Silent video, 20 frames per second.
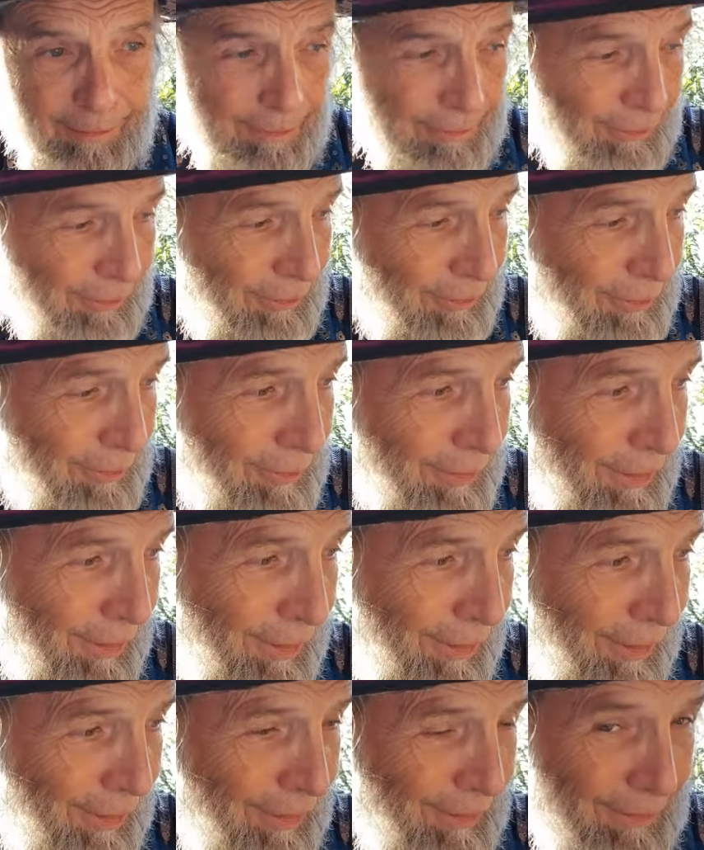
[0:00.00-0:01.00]
This
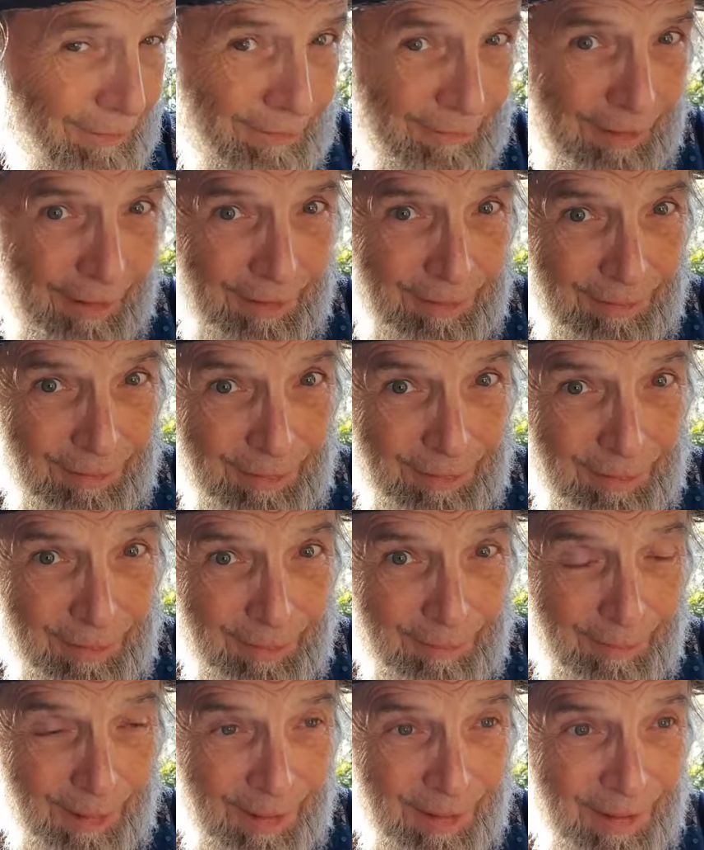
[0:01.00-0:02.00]
dog's like
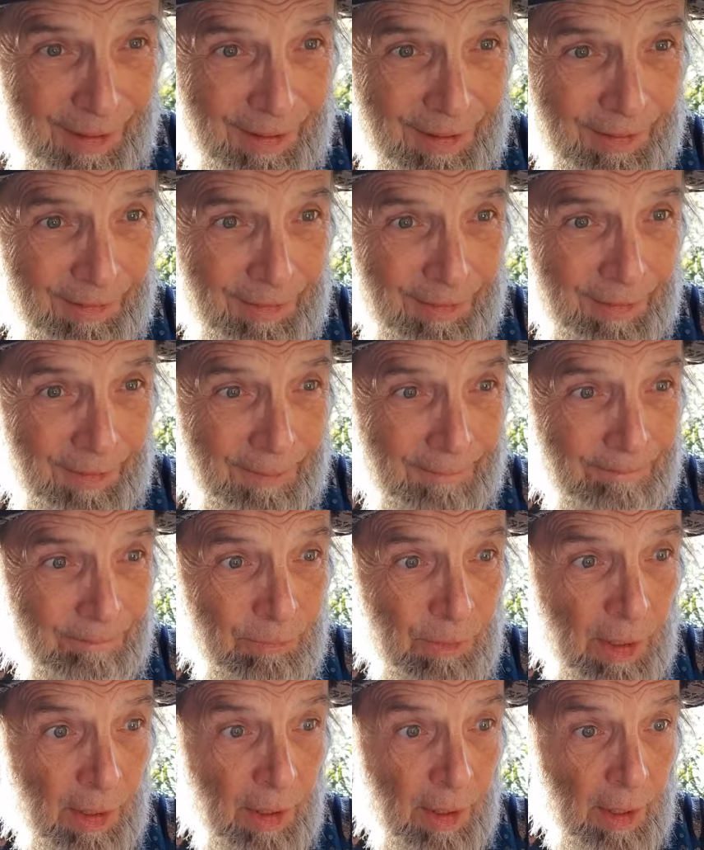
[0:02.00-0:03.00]
licking my hand.
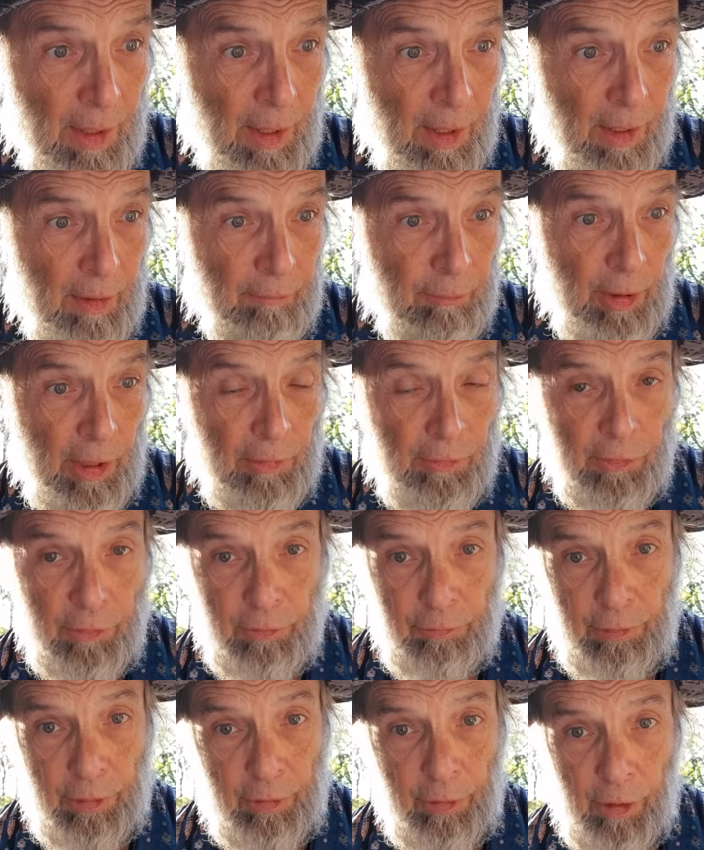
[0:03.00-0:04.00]
Francis
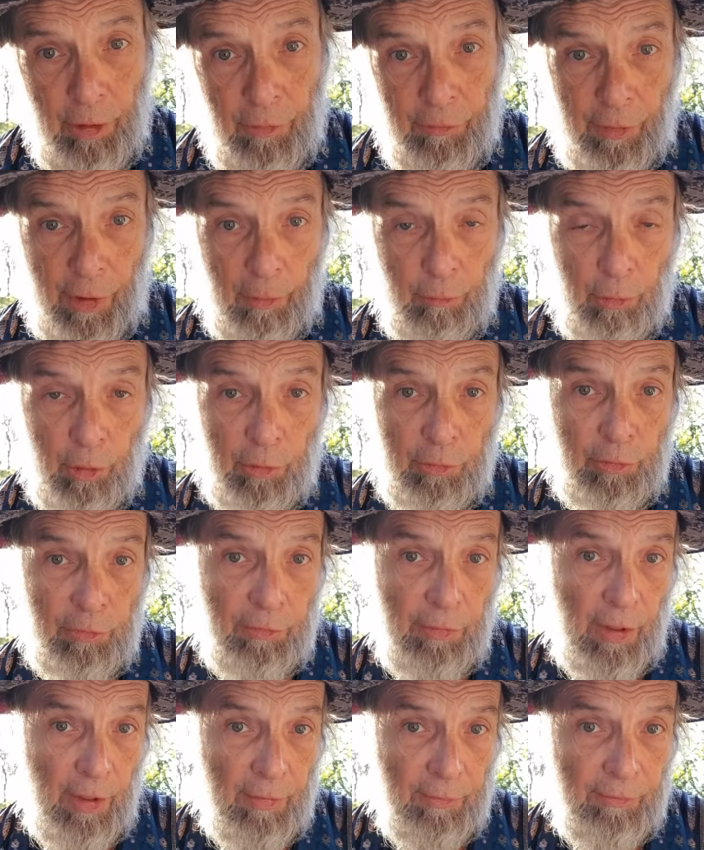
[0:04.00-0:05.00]
recalls, I worked in
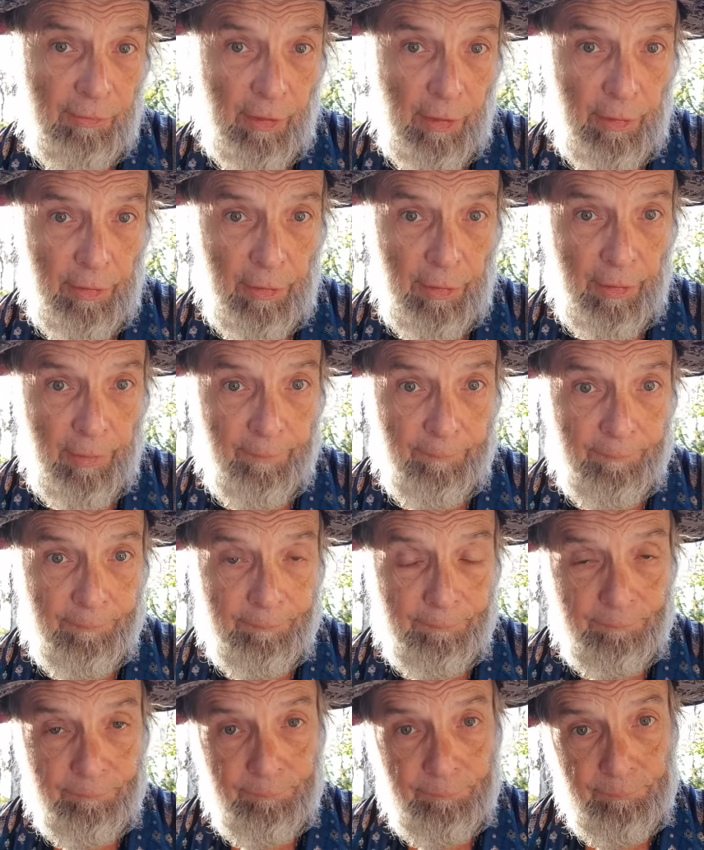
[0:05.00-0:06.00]
Tanzania.
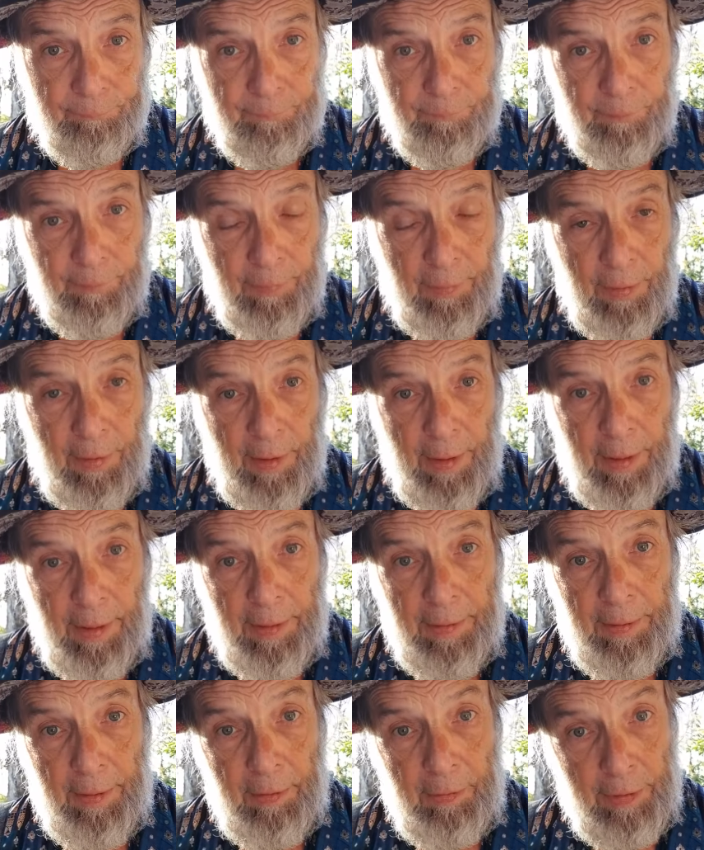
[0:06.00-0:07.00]

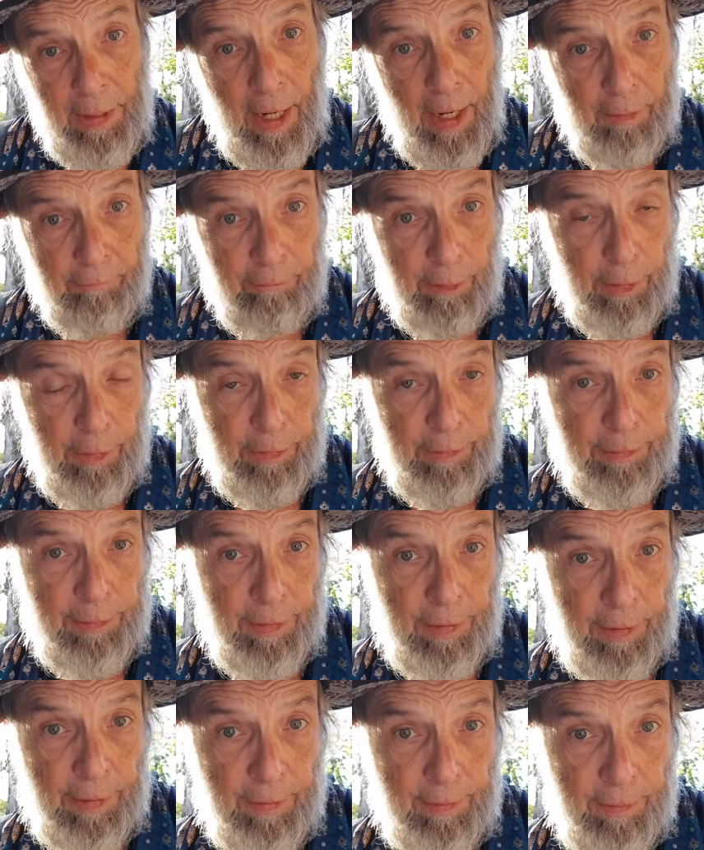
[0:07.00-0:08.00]
And I rented
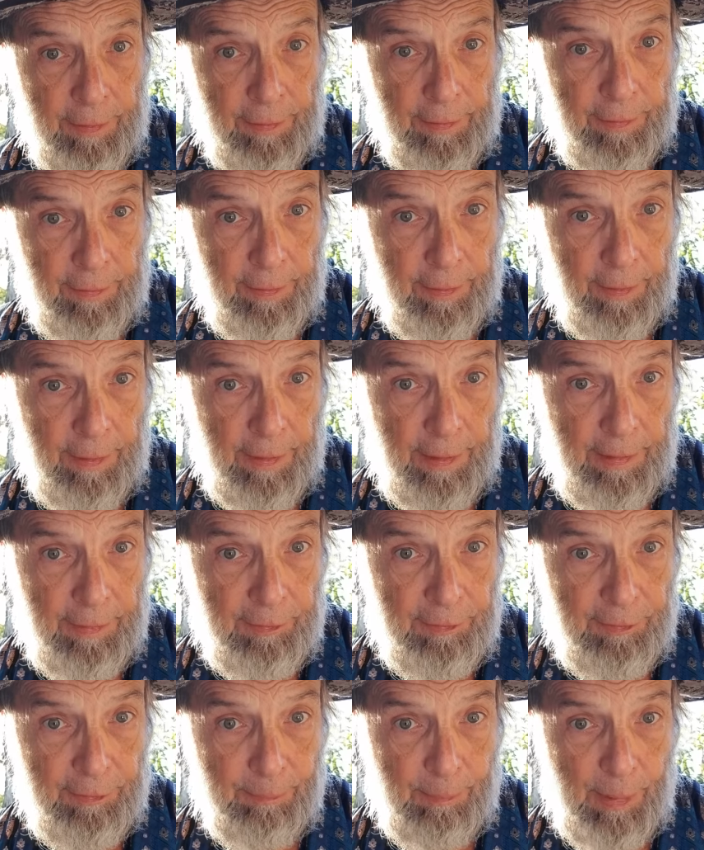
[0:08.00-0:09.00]

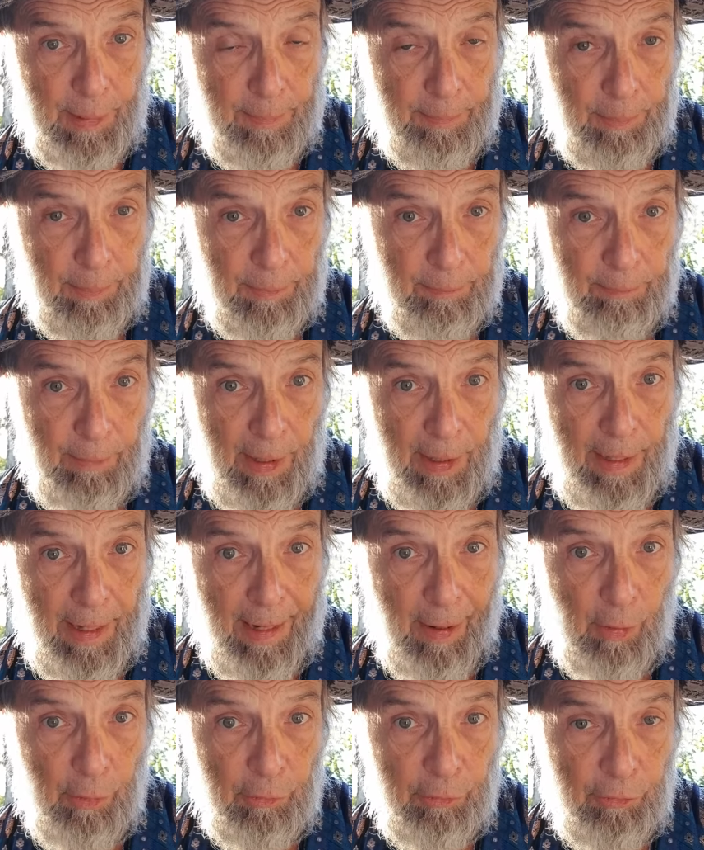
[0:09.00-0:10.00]
Eddie's people my
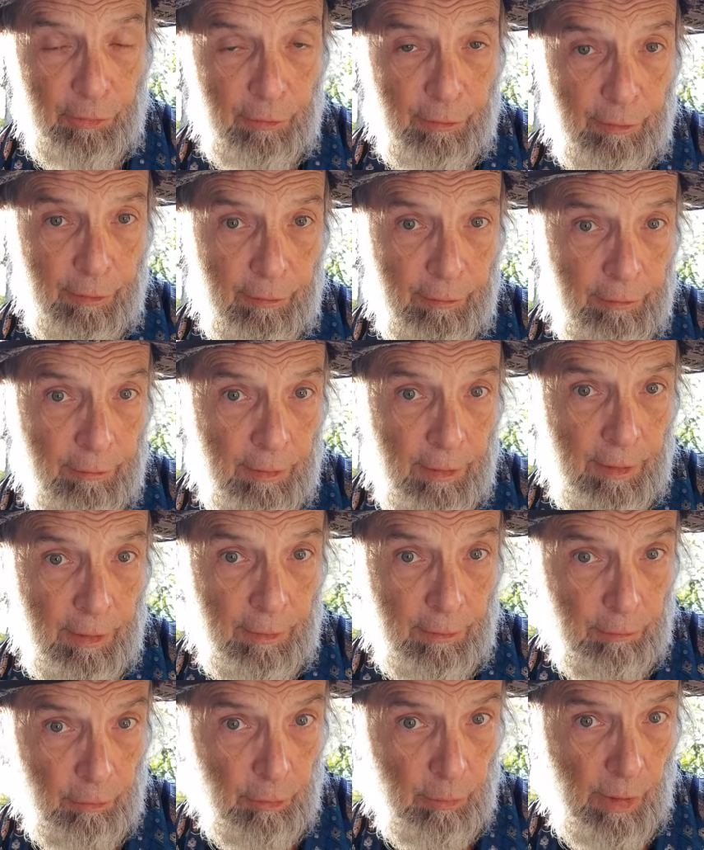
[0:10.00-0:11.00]
house.
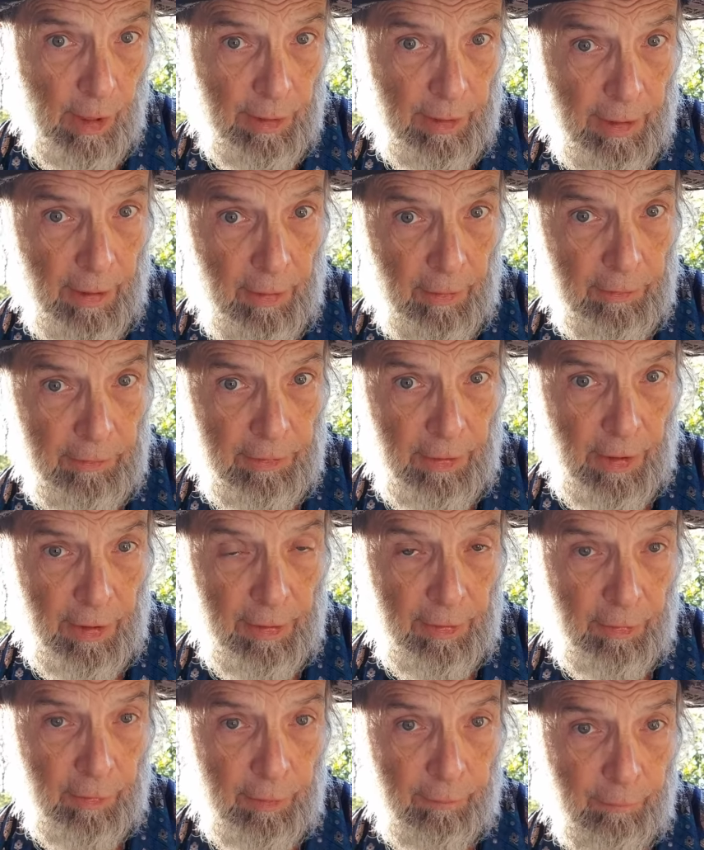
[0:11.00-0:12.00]
Through my
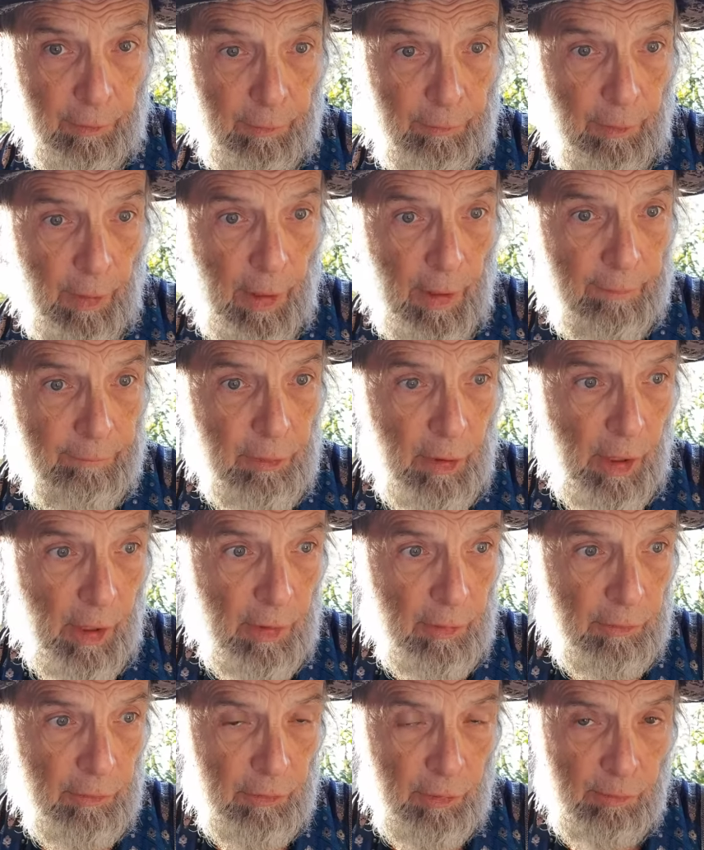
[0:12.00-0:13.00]
caretaker for $5
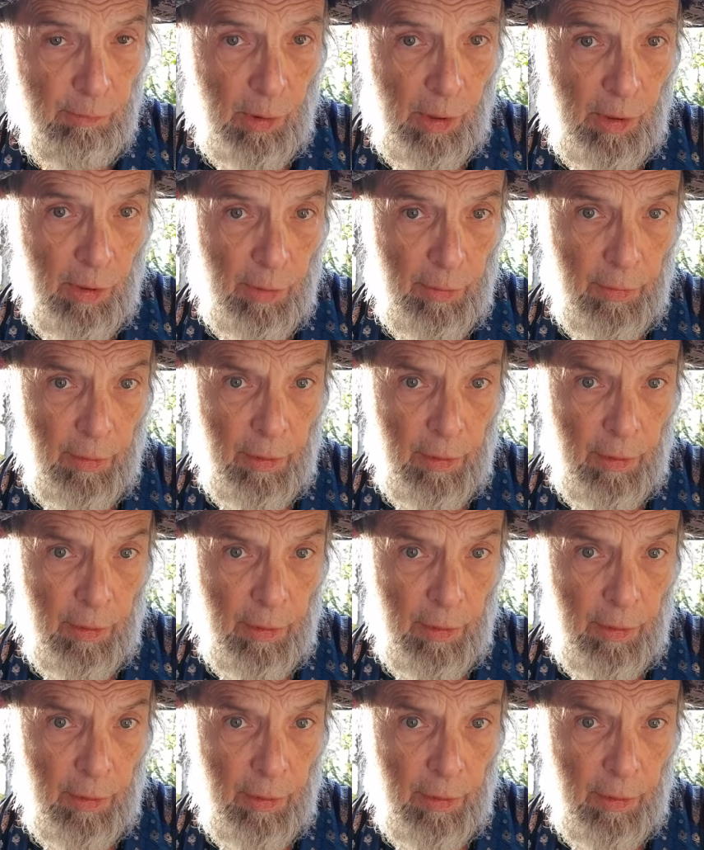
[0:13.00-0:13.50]
a month.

**Problem to work on:**
Give back exactly the lines from the one containing "[0:08.00-0:09.00]" through the last line above, both included, and none of the pictures.

**Answer box:**
[0:08.00-0:09.00]

[0:09.00-0:10.00]
Eddie's people my
[0:10.00-0:11.00]
house.
[0:11.00-0:12.00]
Through my
[0:12.00-0:13.00]
caretaker for $5
[0:13.00-0:13.50]
a month.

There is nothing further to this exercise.